Since graduating from Parker, I have realized that education does not and should not be seen as a mechanism for churning out the most efficient students, but instead, as a tool to produce the change-makers we need to solve the infinite problems we face today. I wish I could tell my high school self to pursue classes and extracurriculars that inspired me, not just the ones that I thought would look best on a college application. Success shouldn’t be determined by your college acceptance rate or the number of zeros on your first paycheck. I wish I would have recognized that I am not required to be flawless just because I am a product of the love and support of so many others. The people who invested in me were not doing so for me to work an inconsequential job to afford meaningless things. Instead, they fostered my desire to pursue what I love and harness those ambitions to make a difference in my community.

I cannot claim that I have never felt the pull toward a comfortable life; the classic underclassmen cliche of finance or consulting as a backup plan. I have contemplated postponing my desire to change the world until I have a financial safety net. I recognize that not everyone has the financial privilege to pay off student loans or steadily transition into the ~real world~. But that does not mean we need to sacrifice all of our moral obligations to work for a bank that helped cause the financial crisis or code for a company that has been a platform for hate speech and propaganda.
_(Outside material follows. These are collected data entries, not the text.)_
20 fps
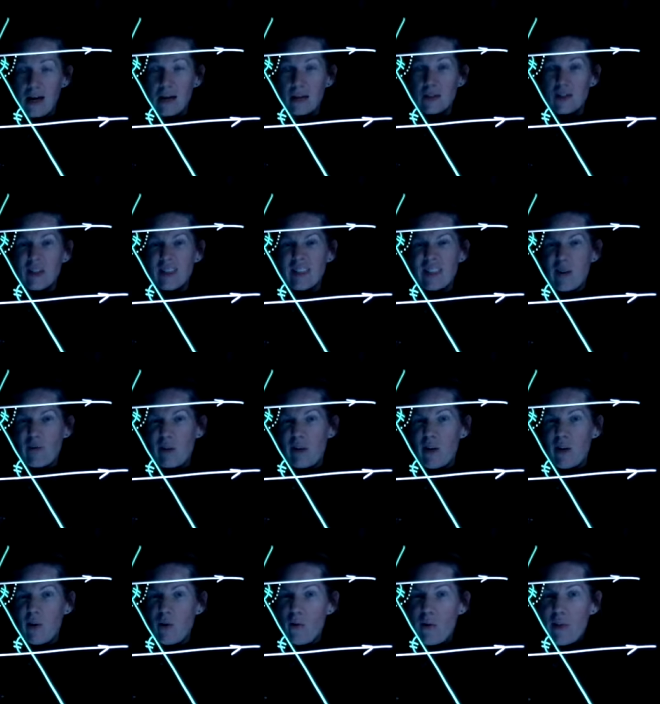So that's how we
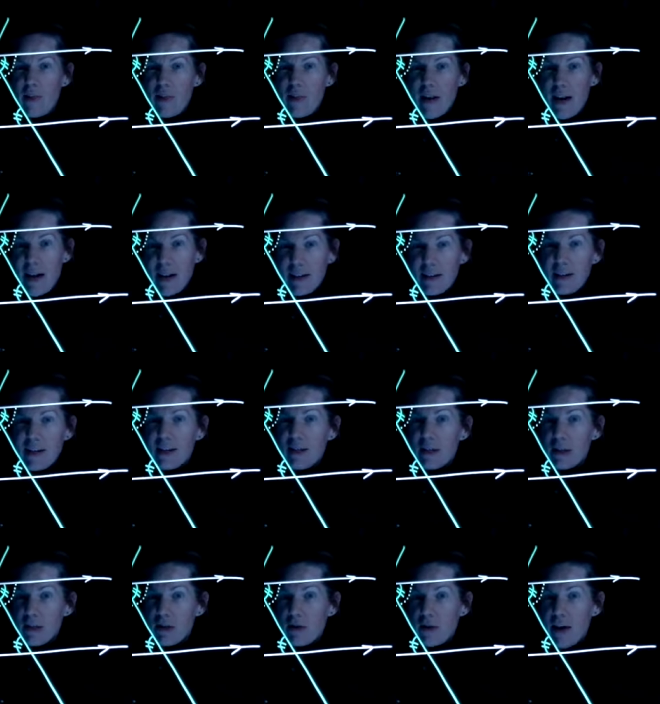know that the
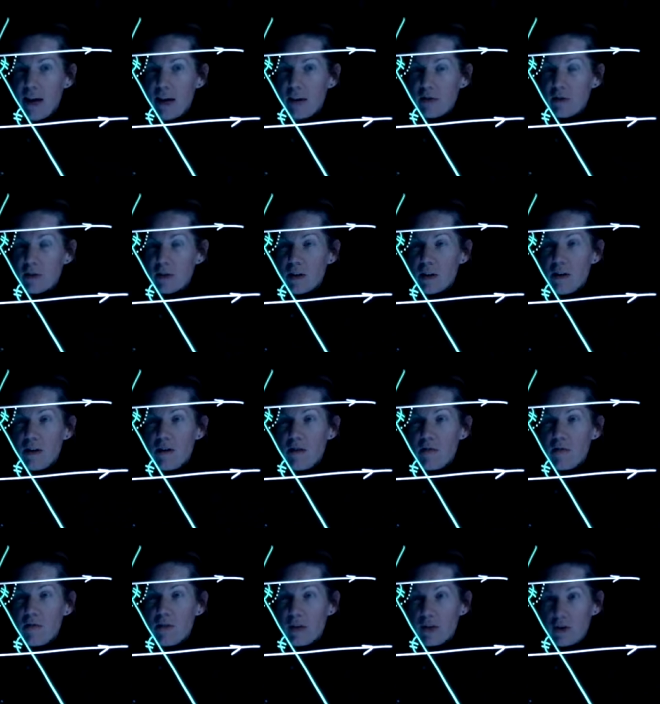interior angles of
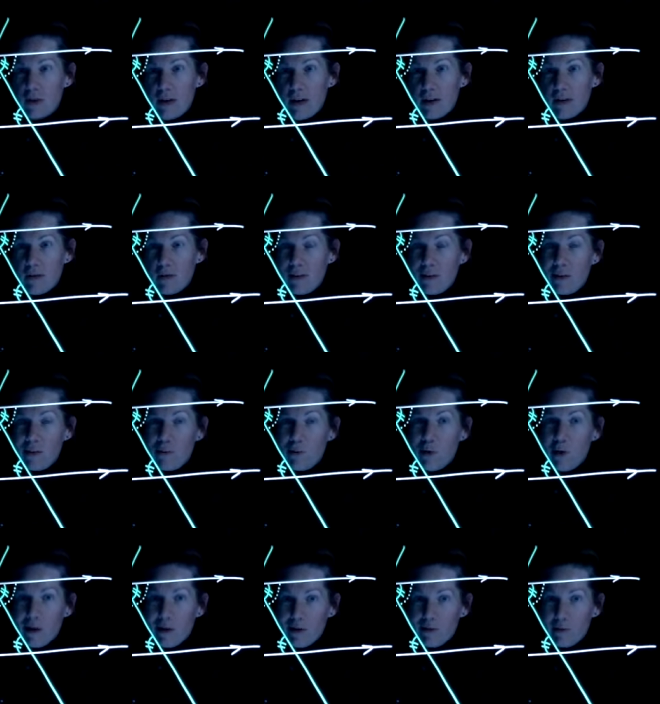a triangle equal
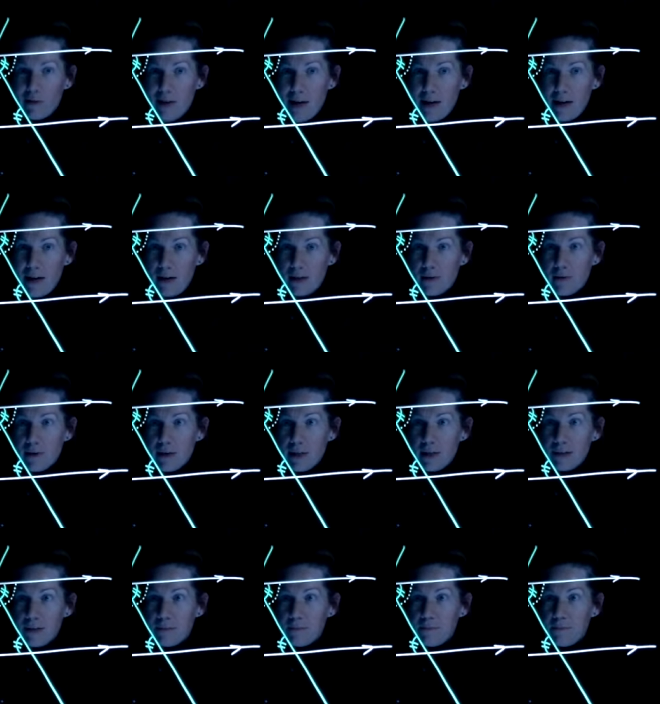180
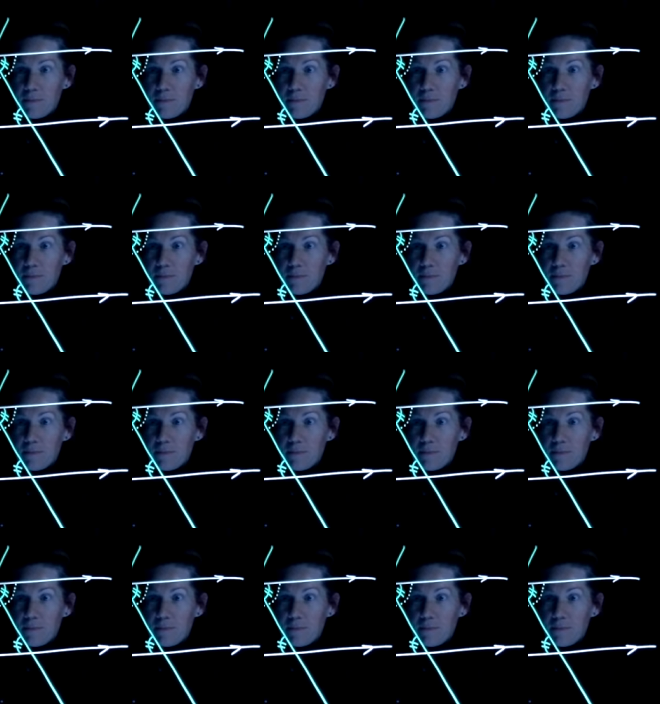degrees.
I hope, when the fall of the senior year of college rolls around and countless students start receiving offers from megacorporations that can immediately offer the comfort of high-paying jobs, we can all deviate from this path and embrace the insecurity of what life has to offer. I can feel this becoming cliched, and I am not asking everyone to dedicate their lives to a purely morally righteous cause. Instead, recognize that it is our responsibility to help create the world we want to see. If we want to live in a country where every citizen has access to quality healthcare and education, where gun violence isn’t an everyday occurrence, and where our environment is protected, we have the agency to decide who and what we support.